Paradójicamente, se le criticó por lo que el club fue a buscar: orden, rigor, control. Pero el Madrid es contradictorio incluso consigo mismo. Quiere jugar mejor, pero no acepta el proceso. Quiere identidad, pero exige resultados inmediatos. Quiere entrenadores con ideas, pero no tolera que esas ideas choquen con el ego del vestuario.

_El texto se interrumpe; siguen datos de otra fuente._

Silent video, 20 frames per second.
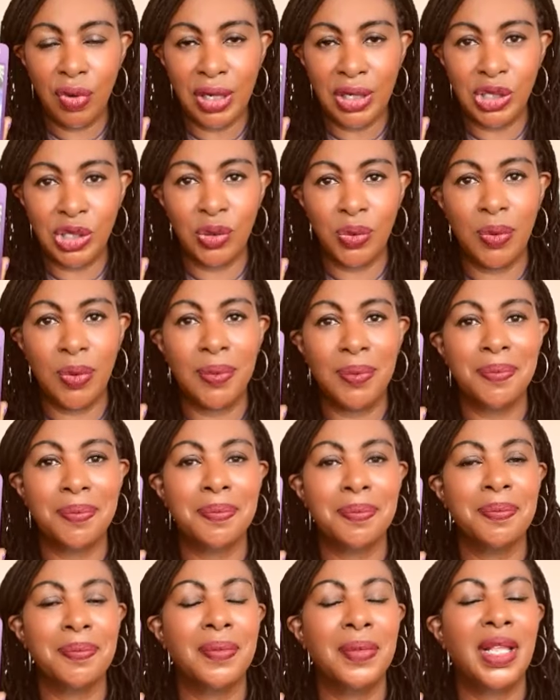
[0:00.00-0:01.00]
ritual.
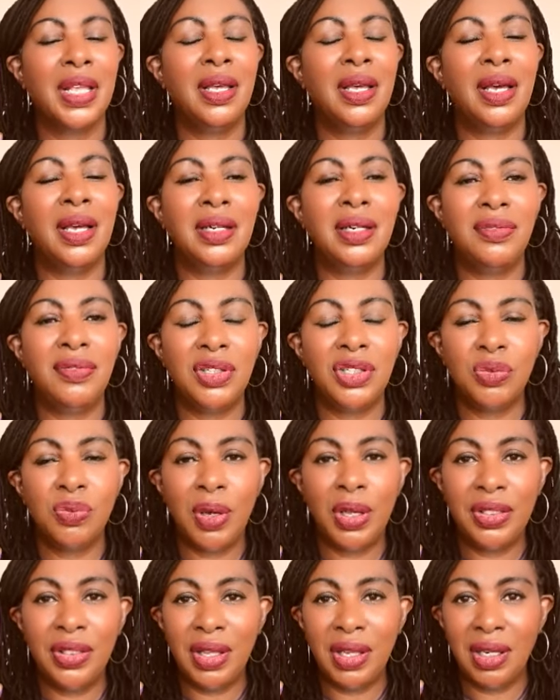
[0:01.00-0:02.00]
And if it's
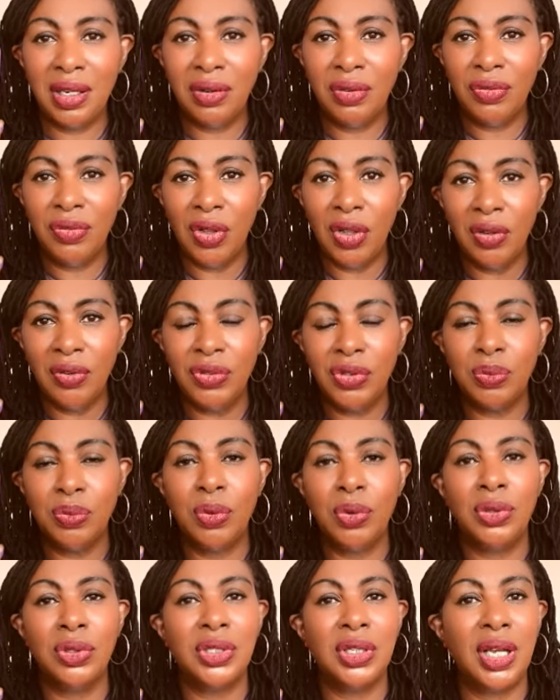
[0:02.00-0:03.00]
one that involves
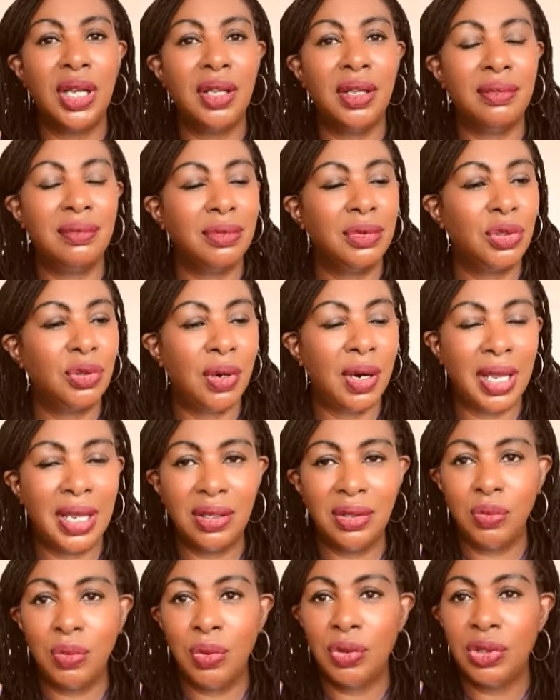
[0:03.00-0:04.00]
water,
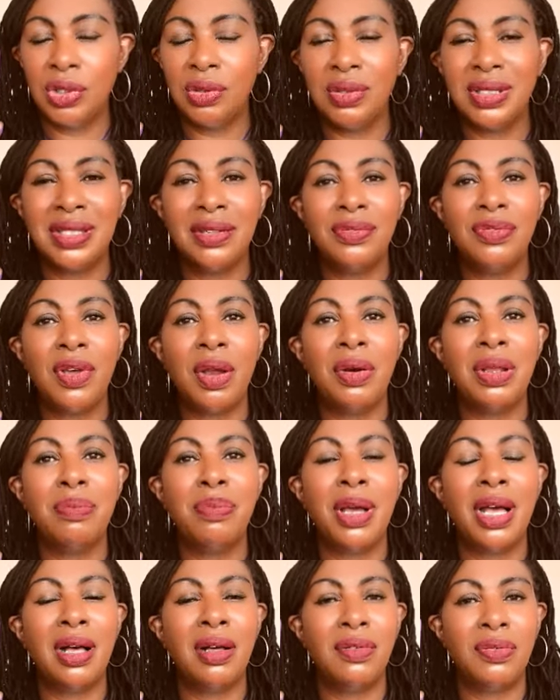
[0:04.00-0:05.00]
great. Water is a very
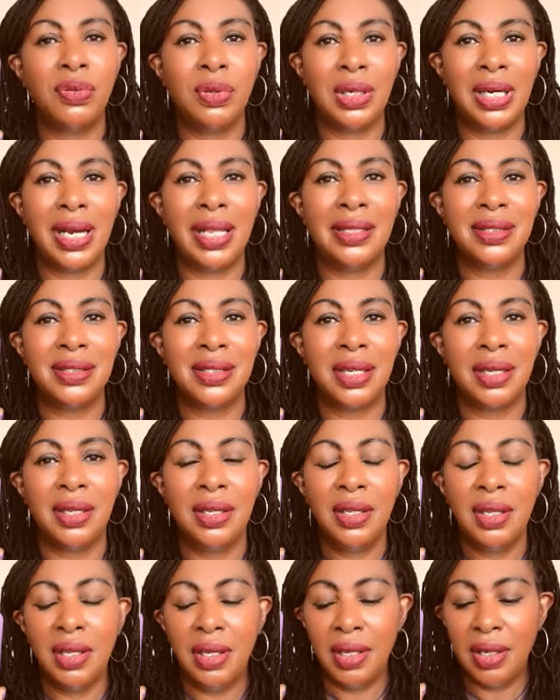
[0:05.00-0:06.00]
powerful cleanser.
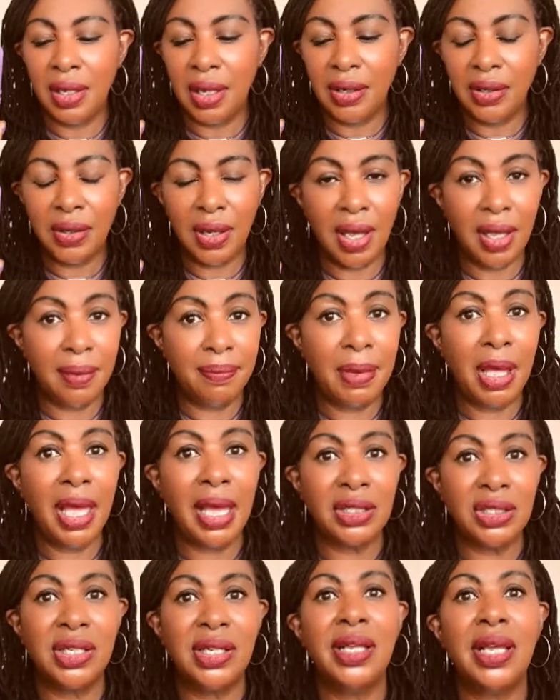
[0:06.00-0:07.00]

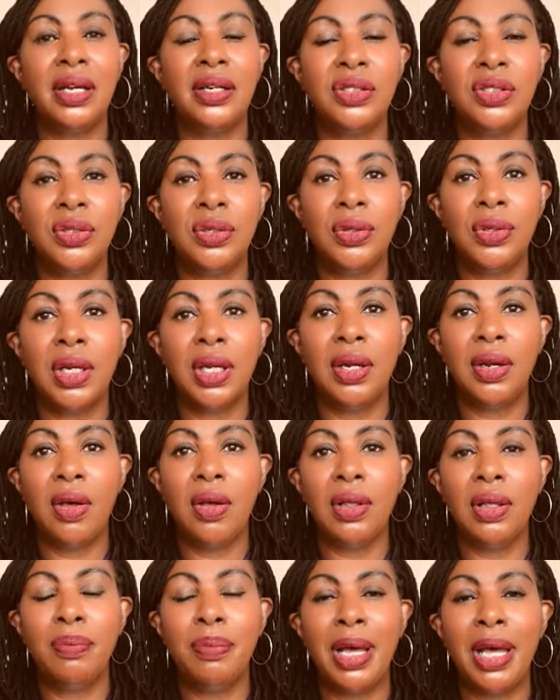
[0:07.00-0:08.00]
Actually, I talk a
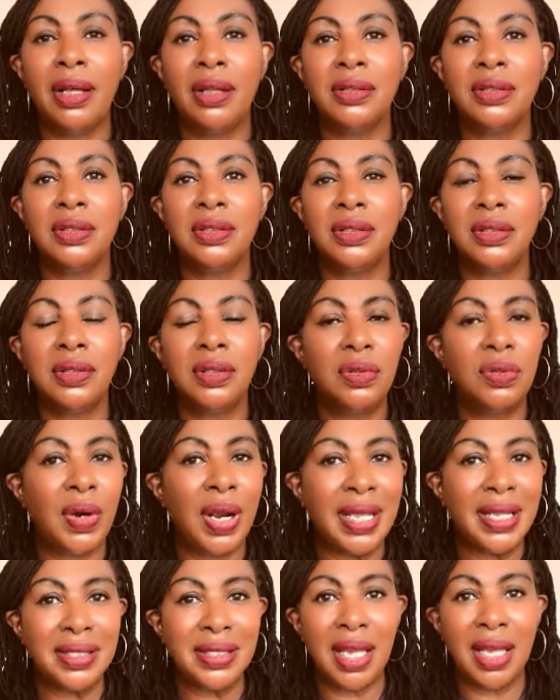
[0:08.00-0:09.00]
lot about
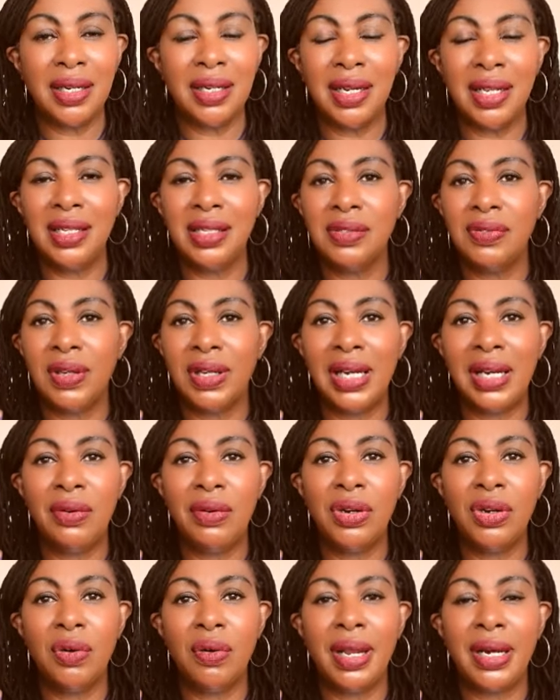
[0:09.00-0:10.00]
great techniques for
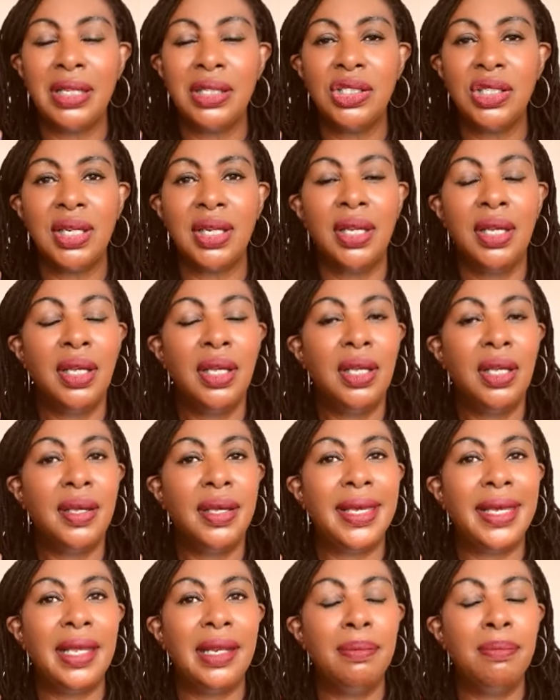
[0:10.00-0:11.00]
clearing your energy
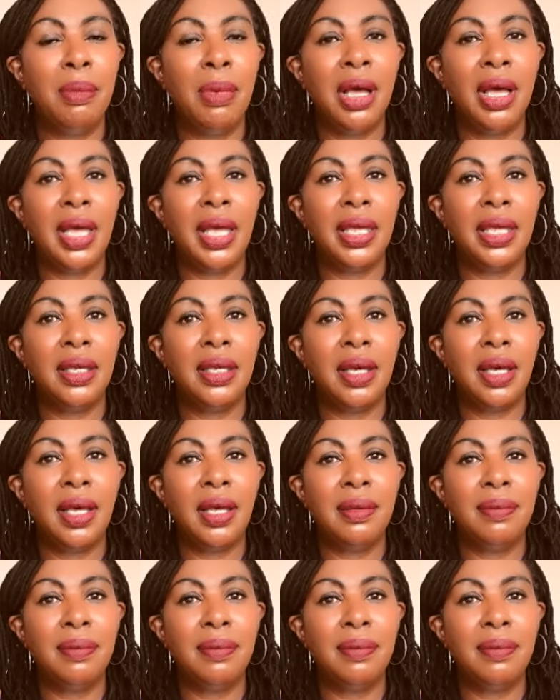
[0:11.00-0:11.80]
in my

Xabi Alonso pagó ese choque frontal.

Queda, eso sí, la memoria del jugador. El centrocampista que corría por la banda en la final de Lisboa, el que ordenaba desde el pase largo, el que entendía el juego antes que nadie. Como entrenador, no alcanzó a ser lo que prometía en el Madrid, pero tampoco fue el fracaso que algunos quieren vender.

Simplemente, no era su momento. O no era el club adecuado para el a día de hoy.

El Real Madrid sigue siendo el banquillo más difícil del mundo. Xabi lo comprobó en carne propia. Llegó con ilusión, se fue sin red. Así funciona este lugar.